- Kara in pre-2009 publicity photo
- Born: Patricia Karamouzis February 25, 1972 (age 54) Chicago, Illinois, U.S.
- Occupations: Actress, model, TV personality
- Years active: 2000–present
- Website: www.patriciakara.com

= Patricia Kara =

American model, tv personality (b. 1972)

Patricia Kara (Greek: Panayiota Karamouzis-Παναγιώτα Καραμούζη; born February 25, 1972) is an American model, TV personality and former actress.

==Career==
She began her career in Chicago, before moving to Miami, New York City, then to Los Angeles. As of 2006, she had done segments for the TV Guide Channel's coverage of the Golden Globes, the Catherine Zeta-Jones benefit for the Motion Picture and Television Fund, and the E! Network's Wild On! series (the Kentucky Derby episode). She was also a Spring Break VJ in Lake Havasu and Panama City Beach.

Prior to 2011, she appeared in television commercials for Coors Light, Old Navy, Bally Total Fitness, Kohl's, Ericsson and V8.

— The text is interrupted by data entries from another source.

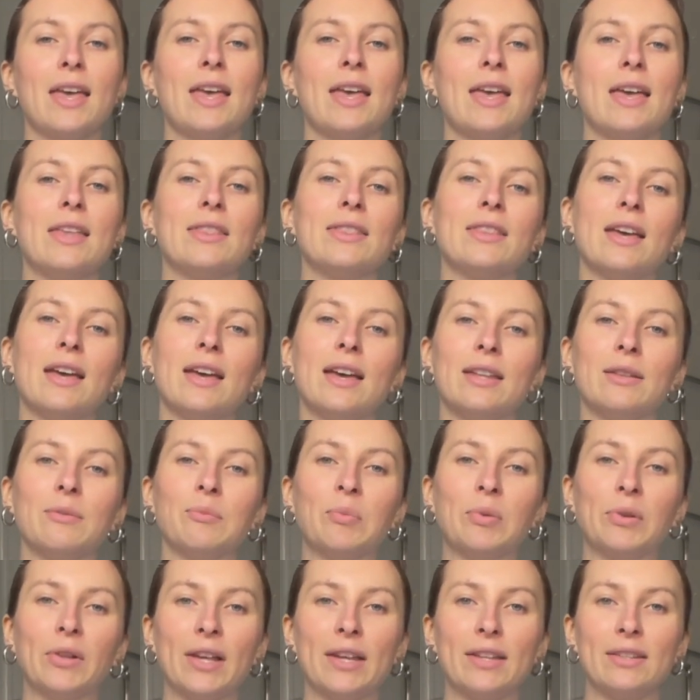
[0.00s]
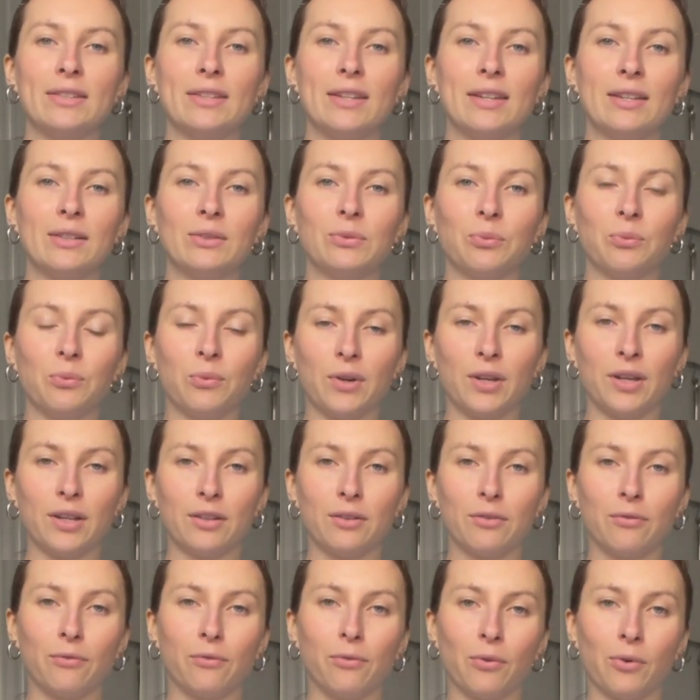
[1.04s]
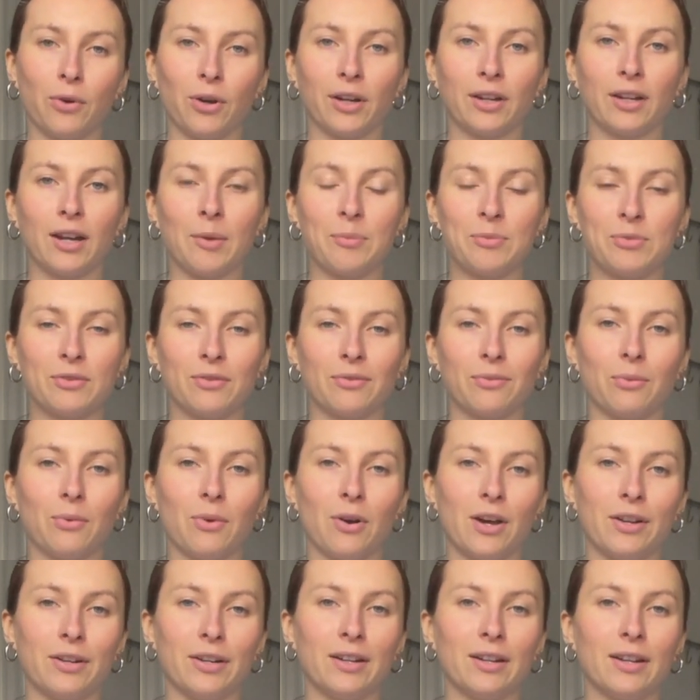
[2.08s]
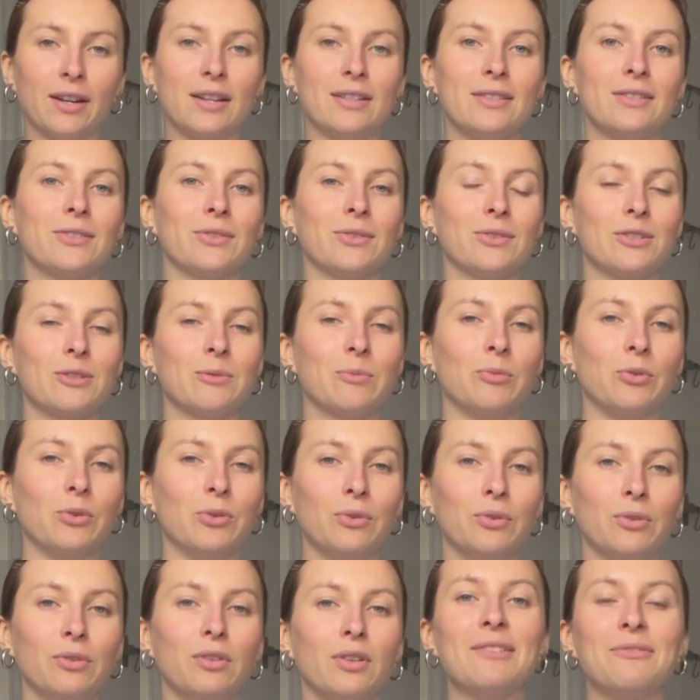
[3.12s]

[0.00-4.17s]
and then blend it with 4 cups of water until smooth.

From 2000 to 2009, Kara worked as an actor, making 14 credited and minor uncredited appearances in feature films, short films, television series, music videos or video games. These include her first appearance in 2000 in a skit on an episode of MADtv, a 2005 role as 'Sexy Shopper' on an episode of Las Vegas, a recurring role (seven appearances over 2002–2003) as the nameless 'Alistair's Assistant' on the daytime soap opera Passions, and ending with a 2009 episode of the soap opera Days of Our Lives.

Kara's modeling career includes print advertisements for AT&T, FedEx, Venus Swimwear, Disney, Suave, Swiffer, 24 Hour Fitness and Snickers. She has appeared in magazines, including Stuff, Maxim, Sports Illustrated, Cosmopolitan, Glamour, Redbook, Shape and Fitness.

In 2005, she was chosen to be a model on NBC's game show Deal or No Deal. She and Tameka Jacobs were the assistants for the syndicated version of the show from 2008 until its cancellation in 2010.

Kara appeared on a Celebrity Edition of the GSN game show Catch 21, playing for charity alongside fellow Deal or No Deal models Leyla Milani and Marisa Petroro. Kara won the main game, earning $1,500 (with a $500 bonus for getting the show's first "21") and an additional $1,000 in the Bonus Game, for a total of $2,500.

In 2018, Kara returned to Deal or No Deal, once again as the model for case #9. She and Megan Abrigo were the only models to appear in all five seasons of the show and also appear in the CNBC 2018 revival.